Approximation by Certain Complex Nevai Operators : Theory and Applications
Priyanka Majethiya, Shivam Bajpeyi
TL;DR
The paper addresses the problem of approximating complex-valued functions by extending Nevai interpolation to the complex domain through Chebyshev-based kernels. It develops three operator families—complex generalized Nevai operators $N_{n,s}(f,z)$, complex Kantorovich type Nevai operators $K_{n,s}(f,z)$, and complex Hermite type Nevai operators $H^{(r)}_{n,s}(f,z)$—and proves convergence results in both $C(X)$ and $L^p(X)$ settings using modulus of continuity and Peetre's $K$-functional. Key contributions include explicit interpolation properties, stability bounds, and quantitative error estimates, along with comprehensive numerical validations on analytic, non-analytic, and integrable functions, and an image-reconstruction application with SSIM, PSNR, and RMSE metrics. The work sheds light on complex-domain approximation and demonstrates practical impact in signal processing and image analysis by preserving amplitude and phase information. Overall, the results advance complex approximation theory and provide versatile tools for complex-valued function approximation and applications such as complex image reconstruction.
Abstract
The approximation of complex-valued functions is of fundamental importance as it generalizes classical approximation theory to the complex domain, providing a rigorous framework for amplitude and phase-dependent phenomena.

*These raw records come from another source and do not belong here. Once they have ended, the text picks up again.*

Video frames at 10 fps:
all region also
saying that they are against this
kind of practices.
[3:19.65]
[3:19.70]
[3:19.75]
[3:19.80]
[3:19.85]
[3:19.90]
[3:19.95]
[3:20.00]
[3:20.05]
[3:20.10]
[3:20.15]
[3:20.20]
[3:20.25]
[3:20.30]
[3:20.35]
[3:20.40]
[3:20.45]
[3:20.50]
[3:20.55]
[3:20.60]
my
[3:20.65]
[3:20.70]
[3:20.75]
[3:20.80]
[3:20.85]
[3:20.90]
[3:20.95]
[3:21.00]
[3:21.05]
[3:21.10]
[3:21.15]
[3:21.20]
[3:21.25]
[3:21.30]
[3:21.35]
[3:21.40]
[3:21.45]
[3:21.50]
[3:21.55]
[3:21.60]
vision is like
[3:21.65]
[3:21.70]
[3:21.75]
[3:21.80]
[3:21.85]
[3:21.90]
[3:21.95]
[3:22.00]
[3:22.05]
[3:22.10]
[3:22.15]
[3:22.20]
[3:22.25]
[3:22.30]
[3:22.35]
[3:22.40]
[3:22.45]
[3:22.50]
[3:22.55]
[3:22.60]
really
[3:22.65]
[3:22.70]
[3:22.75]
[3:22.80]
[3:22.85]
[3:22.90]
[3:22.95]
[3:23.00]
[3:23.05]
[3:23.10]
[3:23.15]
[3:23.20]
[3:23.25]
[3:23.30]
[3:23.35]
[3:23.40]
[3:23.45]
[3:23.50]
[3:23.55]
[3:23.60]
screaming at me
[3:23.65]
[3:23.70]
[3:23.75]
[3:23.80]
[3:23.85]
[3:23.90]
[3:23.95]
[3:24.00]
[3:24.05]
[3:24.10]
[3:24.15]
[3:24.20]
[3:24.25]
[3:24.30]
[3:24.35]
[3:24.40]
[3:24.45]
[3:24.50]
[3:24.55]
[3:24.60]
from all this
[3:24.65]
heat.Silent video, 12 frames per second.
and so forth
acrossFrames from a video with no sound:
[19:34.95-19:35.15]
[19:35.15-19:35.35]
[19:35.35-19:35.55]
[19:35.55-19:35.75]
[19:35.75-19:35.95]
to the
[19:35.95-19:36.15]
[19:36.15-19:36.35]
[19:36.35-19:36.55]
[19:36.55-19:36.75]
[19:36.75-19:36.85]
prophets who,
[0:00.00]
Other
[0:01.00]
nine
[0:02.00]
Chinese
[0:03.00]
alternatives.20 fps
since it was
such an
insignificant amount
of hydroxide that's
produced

In this paper, we study the Nevai operator, a concept formulated by the distinguished mathematician Paul G. Nevai. We propose a family of complex Nevai interpolation operators to approximate analytic as well as non-analytic complex-valued functions along with real-life application in image processing. In this direction, the first operator is constructed using Chebyshev polynomials of the first kind, namely complex generalized Nevai operators for approximating complex-valued continuous functions. We establish the approximation results for the proposed operators utilizing the notion of a modulus of continuity. To approximate not necessary continuous but integrable function, we define complex Kantorovich type Nevai operators and establish their boundedness and convergence. Furthermore, in order to approximate functions preserving higher derivatives, we introduce complex Hermite type Nevai operators and study their approximation capabilities using higher order of modulus of continuity. To validate the theoretical results, we provide numerical illustrations of approximation abilities of proposed family of complex Nevai operators.